There were thirty housewives. I only asked them to save fifty cents each day. From this, we had fifteen dollars to help others.

I believe in causes and conditions. If everyone also believes in this, we must gather everyone to come together with the same aspirations, shared affinities, and starting point and not deviate in our direction. Once we have accomplished something, we must sustain these efforts.

During the Buddha’s time, over 2,500 years ago, the causes and conditions to transform sentient beings of the world had not arrived, but today, the causes and conditions are there. The Buddha’s spirit and ideals have been passed down, and now, people must seize the causes and conditions, form the aspirations, and turn intangible faith into tangible action.

I am very blessed to be in Taiwan. Everyone shares the same mission, transforming the spirit and ideals of working “for Buddha’s teachings, for sentient beings” into physical action. Every time I travel around Taiwan, I listen to how Bodhisattvas practice the Dharma and teach the Dharma. How do they go among those who are suffering? How do they recruit more Bodhisattvas in this world? When we influence and transform other people’s lives, this is called the “Bodhisattva Way.”

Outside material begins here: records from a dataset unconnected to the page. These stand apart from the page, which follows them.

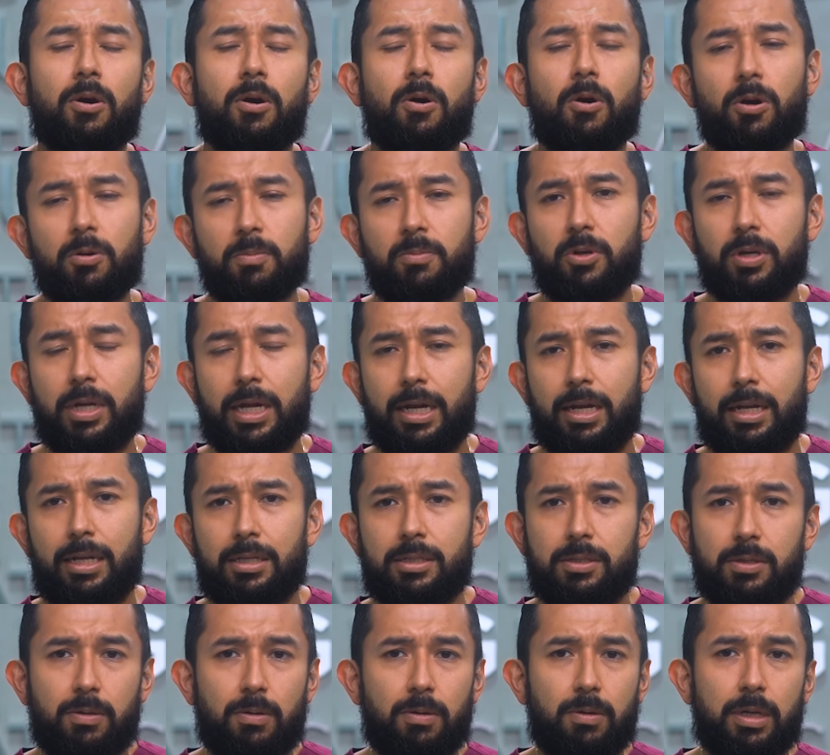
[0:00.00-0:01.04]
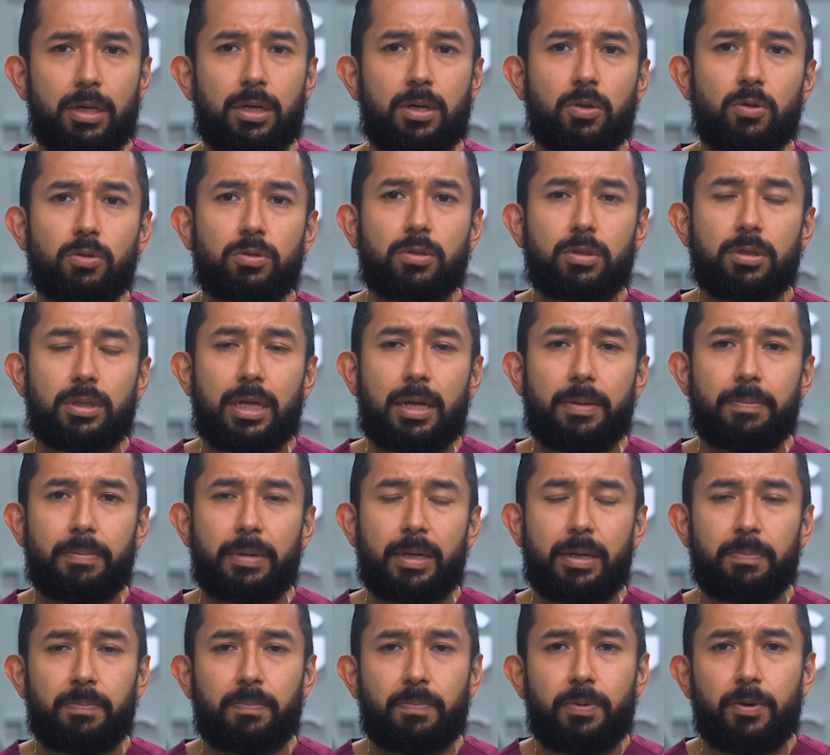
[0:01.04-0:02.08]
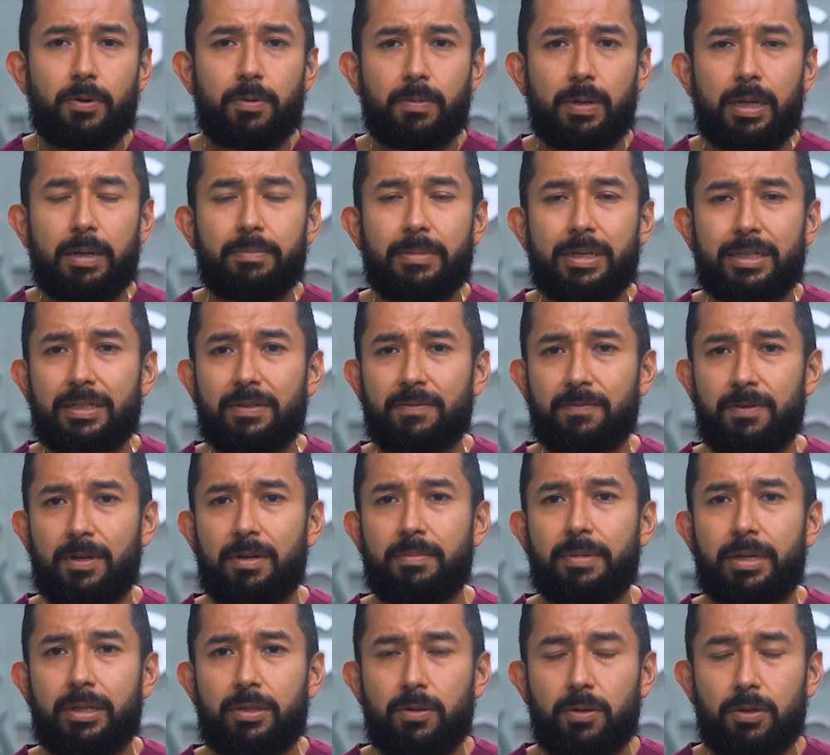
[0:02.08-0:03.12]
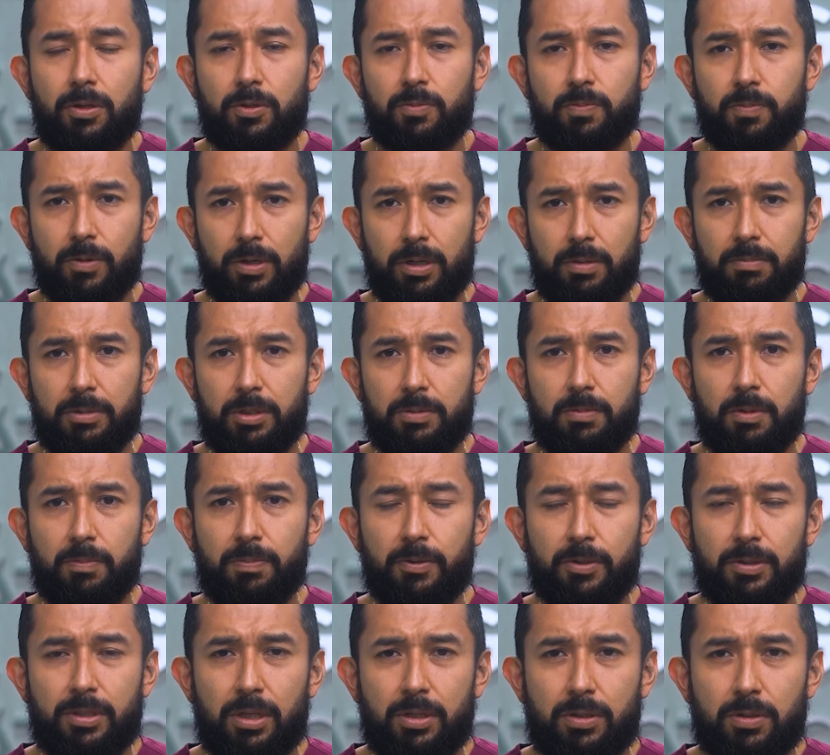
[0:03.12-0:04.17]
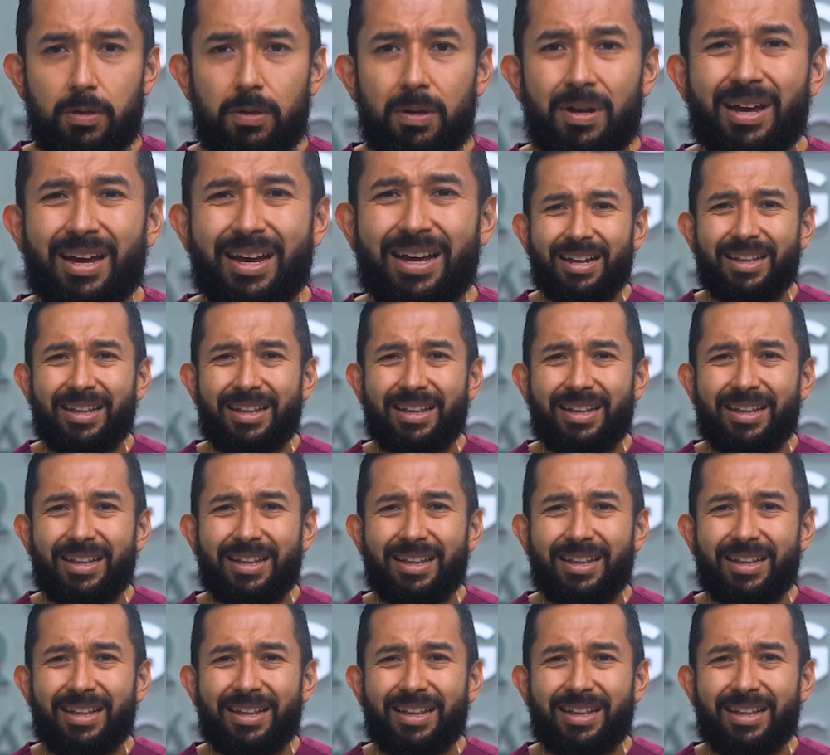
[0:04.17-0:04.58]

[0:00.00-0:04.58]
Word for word: hormonales o incluso también problemas inflamatorios por el mismo proceso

In this lifetime, I have formed good affinities with all of you that will last lifetime after lifetime. Each of you has a family. I do not have the entanglements of family, but my mission requires many people to come together. We open the path and pave a road. I hope this road can lead back to the homeland of the Buddha so that we can provide aid to the needy with compassion and great love.

Compiled from Master Cheng Yen’s conversation with Eastern Region charity case visit team on July 30, 2022.